不大一会,那些个老鼠的尸体,在药粉前面堆的跟小山一样,全没了动静。
我这才吐了一口气,对程恪说道:“ 这种东西来当老鼠药卖,那一定是大大的赚钱啊!”
程恪却侧过头来,说道:“这不是毒药,只是吸取阴气的净阴粉, 这些老鼠,本来就是干尸,是被蛊术驱动了,才出来跑跳的。”
我大吃一惊,这个意思就是,这是老鼠僵尸?
摄影师和编导早吓的哆哆嗦嗦的,还要说话,忽然大门忽然自己给开了。
程恪侧过头来,露出了十分感兴趣的样子。
我顺着程恪的眼光望过去,却发现, 门外的,并不是老婆婆,而是一大群陌生的少年少女。

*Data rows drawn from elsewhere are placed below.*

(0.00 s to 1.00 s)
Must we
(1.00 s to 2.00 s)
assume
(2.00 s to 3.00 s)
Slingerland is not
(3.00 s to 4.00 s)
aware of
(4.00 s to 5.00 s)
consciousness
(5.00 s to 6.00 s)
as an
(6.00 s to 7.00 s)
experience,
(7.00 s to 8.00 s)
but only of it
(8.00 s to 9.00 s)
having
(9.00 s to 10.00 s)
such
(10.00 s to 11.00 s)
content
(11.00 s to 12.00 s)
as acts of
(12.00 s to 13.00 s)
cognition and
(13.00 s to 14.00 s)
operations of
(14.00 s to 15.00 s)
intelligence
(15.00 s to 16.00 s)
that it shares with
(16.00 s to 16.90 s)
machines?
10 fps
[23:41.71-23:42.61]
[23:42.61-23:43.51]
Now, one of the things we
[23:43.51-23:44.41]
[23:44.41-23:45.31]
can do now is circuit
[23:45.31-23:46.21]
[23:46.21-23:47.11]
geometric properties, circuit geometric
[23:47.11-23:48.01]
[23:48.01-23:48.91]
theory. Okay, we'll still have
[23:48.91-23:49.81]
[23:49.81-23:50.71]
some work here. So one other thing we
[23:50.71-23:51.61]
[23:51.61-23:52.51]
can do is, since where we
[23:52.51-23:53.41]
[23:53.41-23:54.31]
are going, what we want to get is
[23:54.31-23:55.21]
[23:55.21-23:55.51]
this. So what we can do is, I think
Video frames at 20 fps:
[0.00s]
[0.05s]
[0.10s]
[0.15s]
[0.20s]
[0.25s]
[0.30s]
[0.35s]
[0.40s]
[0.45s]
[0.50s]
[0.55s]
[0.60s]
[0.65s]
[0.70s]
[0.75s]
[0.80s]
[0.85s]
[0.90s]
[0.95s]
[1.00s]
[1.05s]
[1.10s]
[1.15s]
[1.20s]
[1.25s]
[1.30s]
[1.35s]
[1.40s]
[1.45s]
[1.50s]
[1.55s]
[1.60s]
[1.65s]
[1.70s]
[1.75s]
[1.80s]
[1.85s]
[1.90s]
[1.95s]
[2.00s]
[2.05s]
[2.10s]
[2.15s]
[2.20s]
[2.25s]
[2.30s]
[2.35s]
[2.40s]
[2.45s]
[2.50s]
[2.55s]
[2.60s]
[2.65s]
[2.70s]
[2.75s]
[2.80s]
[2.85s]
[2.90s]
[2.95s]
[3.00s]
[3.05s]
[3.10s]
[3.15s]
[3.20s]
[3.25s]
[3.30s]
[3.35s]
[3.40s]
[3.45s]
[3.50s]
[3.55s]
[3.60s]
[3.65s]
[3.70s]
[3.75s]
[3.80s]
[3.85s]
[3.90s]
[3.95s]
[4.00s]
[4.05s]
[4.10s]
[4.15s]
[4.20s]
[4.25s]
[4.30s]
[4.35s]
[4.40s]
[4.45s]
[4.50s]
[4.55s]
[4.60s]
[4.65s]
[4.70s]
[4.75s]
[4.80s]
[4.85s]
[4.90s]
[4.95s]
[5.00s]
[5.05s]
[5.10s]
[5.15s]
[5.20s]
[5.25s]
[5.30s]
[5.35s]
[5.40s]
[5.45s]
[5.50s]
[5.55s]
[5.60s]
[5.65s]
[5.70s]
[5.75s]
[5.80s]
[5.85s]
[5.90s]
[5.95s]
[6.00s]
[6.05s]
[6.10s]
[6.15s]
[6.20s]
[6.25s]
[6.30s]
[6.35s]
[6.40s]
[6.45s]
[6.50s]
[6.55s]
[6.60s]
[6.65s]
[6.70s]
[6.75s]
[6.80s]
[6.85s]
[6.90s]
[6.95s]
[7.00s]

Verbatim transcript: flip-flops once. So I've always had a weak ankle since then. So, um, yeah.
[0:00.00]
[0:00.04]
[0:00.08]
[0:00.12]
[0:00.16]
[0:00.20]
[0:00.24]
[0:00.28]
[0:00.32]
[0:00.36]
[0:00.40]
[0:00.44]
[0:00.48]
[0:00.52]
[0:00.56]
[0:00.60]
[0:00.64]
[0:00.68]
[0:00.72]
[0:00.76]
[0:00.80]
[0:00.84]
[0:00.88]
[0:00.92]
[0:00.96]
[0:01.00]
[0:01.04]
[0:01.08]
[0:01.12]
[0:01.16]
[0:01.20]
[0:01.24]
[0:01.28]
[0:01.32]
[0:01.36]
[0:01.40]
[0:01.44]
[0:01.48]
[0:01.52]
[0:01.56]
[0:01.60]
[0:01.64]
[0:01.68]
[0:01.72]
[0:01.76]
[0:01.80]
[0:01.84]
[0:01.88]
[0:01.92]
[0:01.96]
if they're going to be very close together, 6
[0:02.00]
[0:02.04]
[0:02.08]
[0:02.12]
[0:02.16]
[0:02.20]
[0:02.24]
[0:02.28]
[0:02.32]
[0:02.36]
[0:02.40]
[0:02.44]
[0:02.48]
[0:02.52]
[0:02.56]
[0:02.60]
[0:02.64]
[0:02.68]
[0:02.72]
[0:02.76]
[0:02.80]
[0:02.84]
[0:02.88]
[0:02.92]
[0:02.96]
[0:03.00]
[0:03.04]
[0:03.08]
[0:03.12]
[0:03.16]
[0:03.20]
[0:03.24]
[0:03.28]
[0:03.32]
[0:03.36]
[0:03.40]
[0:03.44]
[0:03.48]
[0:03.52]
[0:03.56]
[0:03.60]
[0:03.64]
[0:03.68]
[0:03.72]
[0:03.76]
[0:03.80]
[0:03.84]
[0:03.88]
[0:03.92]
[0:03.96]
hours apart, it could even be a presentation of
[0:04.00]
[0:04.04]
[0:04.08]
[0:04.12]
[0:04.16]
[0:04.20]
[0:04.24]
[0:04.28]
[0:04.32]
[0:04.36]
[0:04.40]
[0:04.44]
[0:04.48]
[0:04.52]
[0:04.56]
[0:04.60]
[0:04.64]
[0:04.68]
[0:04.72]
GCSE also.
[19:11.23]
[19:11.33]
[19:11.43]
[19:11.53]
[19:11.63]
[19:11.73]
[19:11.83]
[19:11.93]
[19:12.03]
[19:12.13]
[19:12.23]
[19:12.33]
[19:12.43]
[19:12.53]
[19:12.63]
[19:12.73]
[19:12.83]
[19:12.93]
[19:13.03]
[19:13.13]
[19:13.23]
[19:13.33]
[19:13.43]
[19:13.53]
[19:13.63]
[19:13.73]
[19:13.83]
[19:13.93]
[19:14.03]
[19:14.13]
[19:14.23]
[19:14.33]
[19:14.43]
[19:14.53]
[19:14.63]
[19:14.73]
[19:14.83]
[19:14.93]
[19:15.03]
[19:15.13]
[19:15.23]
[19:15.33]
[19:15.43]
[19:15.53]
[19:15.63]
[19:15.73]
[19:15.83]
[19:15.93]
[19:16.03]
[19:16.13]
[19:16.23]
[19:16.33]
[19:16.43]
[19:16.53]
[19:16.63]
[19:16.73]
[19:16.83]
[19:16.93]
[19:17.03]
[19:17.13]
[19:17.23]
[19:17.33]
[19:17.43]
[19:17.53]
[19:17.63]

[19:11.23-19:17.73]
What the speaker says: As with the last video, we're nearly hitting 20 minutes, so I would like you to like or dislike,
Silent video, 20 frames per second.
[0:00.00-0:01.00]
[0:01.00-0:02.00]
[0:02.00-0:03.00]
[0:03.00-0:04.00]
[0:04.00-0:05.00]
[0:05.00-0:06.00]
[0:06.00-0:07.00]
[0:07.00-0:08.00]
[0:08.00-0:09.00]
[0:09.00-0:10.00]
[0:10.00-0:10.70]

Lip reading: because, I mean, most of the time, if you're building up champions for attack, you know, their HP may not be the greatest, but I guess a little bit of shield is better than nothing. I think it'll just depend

那些少男少女站得整整齐齐的,像是在排队搞一个什么欢迎仪式一样,看上去,虽然整齐,却异常的诡异。
我瞪大了眼睛,空村子里,怎么居然还有这么多人?还都是……那么年轻的人? 他们之中,岁数最大的,也不会超过了二十五岁左右的模样。
摄影师和那个编导,也愣住了:“这……怎么来了这么多人?”
而那些少男少女们抬起头来,望着我们,咧开红润的嘴唇,露出了满口白惨惨的牙,露出了诡异的笑容,开口说道:“这下子,终于能进来了。”
我忽然醒悟了过来,这些人,难道,就是刚才那个女人跟老婆婆说过的“他们”?